November 2011 - Earlier this year, Local Union 258 released a report entitled, “BC Hydro as a Vehicle for Government Revenue”. The report details how the provincial government takes money from BC Hydro to make its own financial situation appear better, while at the same time puts pressure on BC Hydro to keep domestic electricity rates low. The report shows how BC Hydro has transferred over $7.5 billion to the provincial government since 2000, mostly through its annual dividend payment, and through water rental fees.
One of the report’s conclusions is that BC Hydro is using deferral accounts to increase the company’s reported net income, which enables it to pay larger annual dividends to the government. Another of the report’s conclusions is that BC Hydro’s growing use of deferral accounts helps the company satisfy the provincial government’s desire to keep domestic electricity rates low. Unfortunately, by deferring present expenses to future years, BC Hydro is not collecting enough money through its current electricity rates to cover the true cost of its operations. Further, BC Hydro’s continuing use of deferral accounts will place upward pressure on electricity rates in the future, because the company will need to recover its deferred costs at some time.

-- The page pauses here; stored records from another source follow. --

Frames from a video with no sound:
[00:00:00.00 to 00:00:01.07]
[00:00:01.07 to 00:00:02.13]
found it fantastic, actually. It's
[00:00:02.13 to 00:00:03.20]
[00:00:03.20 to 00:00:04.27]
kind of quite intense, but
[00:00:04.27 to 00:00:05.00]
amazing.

On October 27th, British Columbia’s Auditor General released his own report on BC Hydro’s use of deferral accounting, and his findings support the conclusions of our own report. Read a summary of the Auditor General’s report, BC Hydro: The Effects of Rate-Regulated Accounting, below.

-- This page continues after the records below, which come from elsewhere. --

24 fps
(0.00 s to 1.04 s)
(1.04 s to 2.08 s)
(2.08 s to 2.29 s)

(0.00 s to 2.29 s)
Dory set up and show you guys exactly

The Auditor General is scathing in his criticism of how BC Hydro has used deferral accounts over the past seven years. He states that the impact of BC Hydro’s use of deferrals has been to consistently increase BC Hydro’s net income, and higher net income has required the company to pay higher dividends to the provincial government. He also states that BC Hydro uses deferral accounting to obscure its financial management decisions and their implications, thus thwarting the objectives of public financial reporting, which is to ensure that a company’s financial management decisions are transparent so that the company’s management can be held publicly accountable.
The Auditor General is also critical of the provincial government, which has amended provincial legislation to require that BC Hydro adopt part of an American accounting stand that allows the continued use of deferral accounting, instead of having BC Hydro conform with International Financial Reporting Standards, which Canada is adopting in 2012.